To do —
Print the records exactly and in full, please; the pictures stay out.

Dataset excerpts —

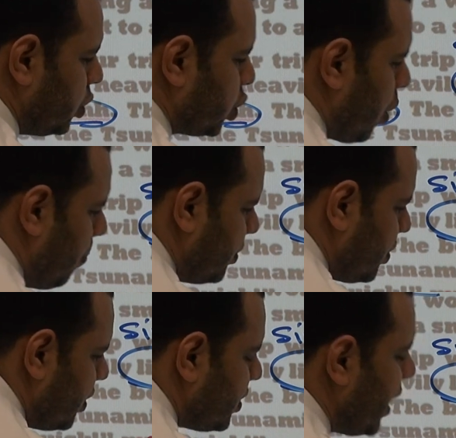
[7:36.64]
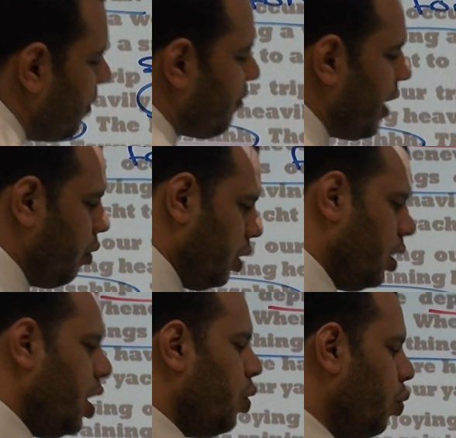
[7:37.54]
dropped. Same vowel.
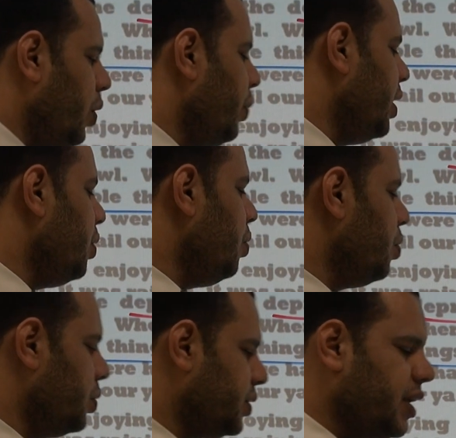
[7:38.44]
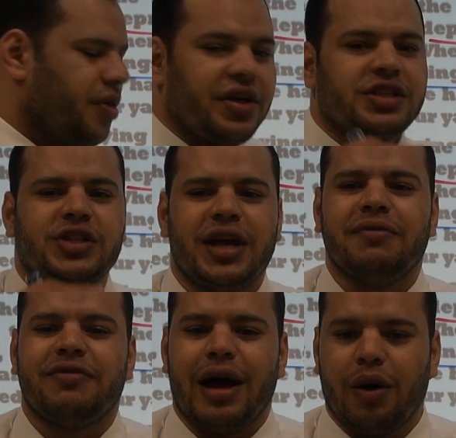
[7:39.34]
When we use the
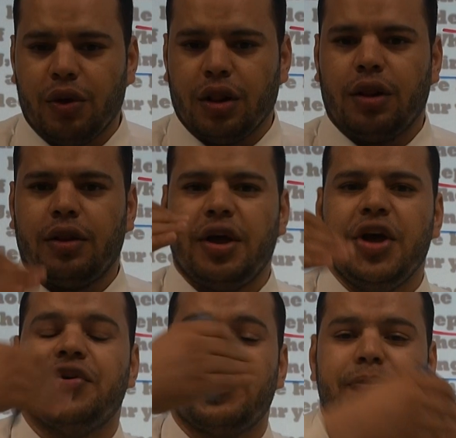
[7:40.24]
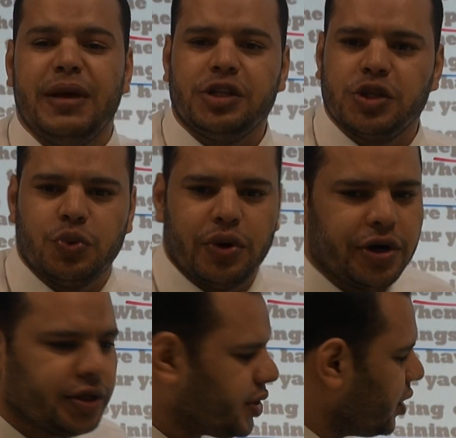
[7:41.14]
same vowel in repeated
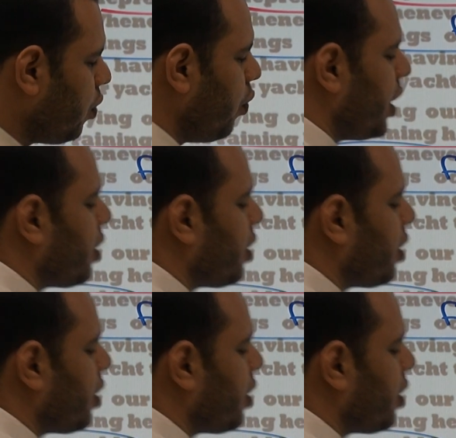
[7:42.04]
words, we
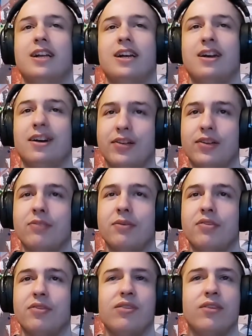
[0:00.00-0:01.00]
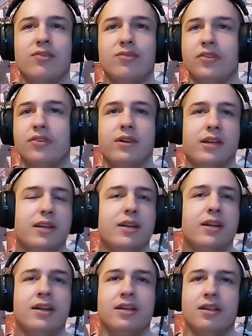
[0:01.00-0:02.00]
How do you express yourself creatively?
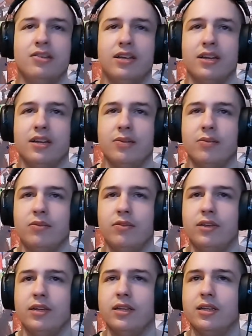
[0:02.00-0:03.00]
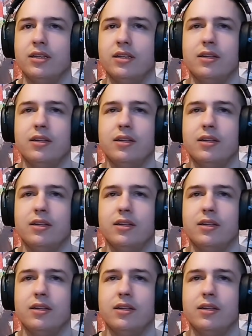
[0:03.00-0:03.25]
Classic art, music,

Exercise result —
[7:36.64]
[7:37.54]
dropped. Same vowel.
[7:38.44]
[7:39.34]
When we use the
[7:40.24]
[7:41.14]
same vowel in repeated
[7:42.04]
words, we
[0:00.00-0:01.00]
[0:01.00-0:02.00]
How do you express yourself creatively?
[0:02.00-0:03.00]
[0:03.00-0:03.25]
Classic art, music,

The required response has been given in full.